Both Mr. Obama and Romney took their campaigns on Wednesday to the critical swing state of Ohio, where the state of the once-robust manufacturing sector makes the debate over outsourcing and trade with China especially resonant.
In Westerville, Ohio, earlier in the day, Romney said, "We're going to crack down on China.... They've stolen our jobs; that's gotta stop."
Mr. Obama said that kind of rhetoric didn't hold up to "all those years [Romney] spent profiting from our jobs sent" to China. By contrast, the president said, "I'm not just talking the talk." He boasted of bringing more trade cases against China in one term than the previous administration did in two. "And by the way, we've been winning those cases."
Mr.

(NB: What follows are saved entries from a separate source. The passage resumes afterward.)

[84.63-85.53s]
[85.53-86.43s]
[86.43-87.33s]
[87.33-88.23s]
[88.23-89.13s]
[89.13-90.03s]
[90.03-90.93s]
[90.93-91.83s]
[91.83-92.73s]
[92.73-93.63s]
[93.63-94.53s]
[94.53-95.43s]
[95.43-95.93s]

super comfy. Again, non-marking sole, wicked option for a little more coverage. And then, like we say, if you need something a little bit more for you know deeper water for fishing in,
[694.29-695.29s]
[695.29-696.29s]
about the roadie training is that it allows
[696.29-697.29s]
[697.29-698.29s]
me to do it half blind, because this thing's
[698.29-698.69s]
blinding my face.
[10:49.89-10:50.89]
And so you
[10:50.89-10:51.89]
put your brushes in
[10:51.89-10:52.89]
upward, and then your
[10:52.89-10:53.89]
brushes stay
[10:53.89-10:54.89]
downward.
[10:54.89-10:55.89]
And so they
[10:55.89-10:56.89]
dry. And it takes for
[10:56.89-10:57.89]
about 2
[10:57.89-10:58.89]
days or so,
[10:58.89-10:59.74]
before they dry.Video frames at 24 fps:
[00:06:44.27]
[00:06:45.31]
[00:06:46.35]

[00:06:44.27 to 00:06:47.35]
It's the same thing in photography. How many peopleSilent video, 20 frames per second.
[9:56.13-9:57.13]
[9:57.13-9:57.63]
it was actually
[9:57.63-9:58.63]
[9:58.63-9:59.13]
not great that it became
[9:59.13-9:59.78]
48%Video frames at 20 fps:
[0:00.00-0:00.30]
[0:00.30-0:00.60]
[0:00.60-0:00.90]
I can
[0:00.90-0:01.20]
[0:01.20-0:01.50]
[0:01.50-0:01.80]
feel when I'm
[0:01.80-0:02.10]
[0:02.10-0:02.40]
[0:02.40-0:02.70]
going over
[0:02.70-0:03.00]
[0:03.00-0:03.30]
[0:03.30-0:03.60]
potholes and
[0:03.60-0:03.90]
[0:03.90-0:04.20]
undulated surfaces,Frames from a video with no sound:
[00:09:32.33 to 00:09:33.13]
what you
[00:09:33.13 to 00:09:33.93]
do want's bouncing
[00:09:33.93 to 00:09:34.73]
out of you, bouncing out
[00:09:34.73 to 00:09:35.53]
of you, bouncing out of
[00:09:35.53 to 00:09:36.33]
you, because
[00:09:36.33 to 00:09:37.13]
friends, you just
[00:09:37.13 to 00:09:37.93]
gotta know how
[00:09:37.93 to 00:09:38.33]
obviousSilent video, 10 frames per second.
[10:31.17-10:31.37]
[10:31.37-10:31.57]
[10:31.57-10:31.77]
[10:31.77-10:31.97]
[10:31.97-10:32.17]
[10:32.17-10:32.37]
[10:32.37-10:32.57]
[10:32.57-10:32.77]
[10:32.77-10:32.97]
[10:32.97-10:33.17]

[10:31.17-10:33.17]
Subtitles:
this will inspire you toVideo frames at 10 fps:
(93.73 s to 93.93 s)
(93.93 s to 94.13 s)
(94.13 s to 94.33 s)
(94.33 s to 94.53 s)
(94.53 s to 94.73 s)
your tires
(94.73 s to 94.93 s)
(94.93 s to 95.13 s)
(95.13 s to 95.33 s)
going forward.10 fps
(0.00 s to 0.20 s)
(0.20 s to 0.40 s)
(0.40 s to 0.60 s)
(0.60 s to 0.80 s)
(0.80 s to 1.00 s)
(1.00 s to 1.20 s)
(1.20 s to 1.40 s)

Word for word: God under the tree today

Obama also defended his decision to place a tariff on Chinese tires in 2009 that Romney has criticized. "We've got over 1,000 American workers back to work producing American tires," the president said. "If you want to know who's going to actually fight for workers and fight for American jobs, you can look at the record. Look at who said what before election time."
The Romney campaign has called the tariff ineffective while blaming it for higher costs for American consumers.
The president today also touted his decision to expand the auto bailout, noting that the auto industry supports one in eight Ohio jobs and supports businesses in 82 out of 88 Ohio counties.
According to the latest Quinnipiac University/ CBS News/ New York Times poll, Mr. Obama has opened up a 10-point lead in Ohio, besting Romney 53 percent to 43 percent. At Bowling Green University, Mr. Obama was likely to find an especially welcoming audience -- the poll shows that voters ages 18 to 34 in Ohio prefer the president over Romney, 66 percent to 31 percent.
In the Quinnipiac/ CBS/ NYT poll, 60 percent of likely Ohio voters described the auto bailout as a success, while 30 percent characterized it as a failure. Fifty-one percent of Ohio voters said Mr. Obama would do a better job on the economy, while 45 percent said Romney would.
Romney is campaigning vigorously in the state, making three stops in Ohio Wednesday as he wraps up a bus tour there.
Early voting starts in the swing state on October 2, in just six days, and Mr. Obama on Wednesday urged the students to get out and vote. He noted that the student who introduced him at the rally had a broken wrist, remarking, "If Seth can come up here with a broken wrist, there is not a student here who cannot get registered and make sure they go to vote. No excuses -- you gotta play through injuries."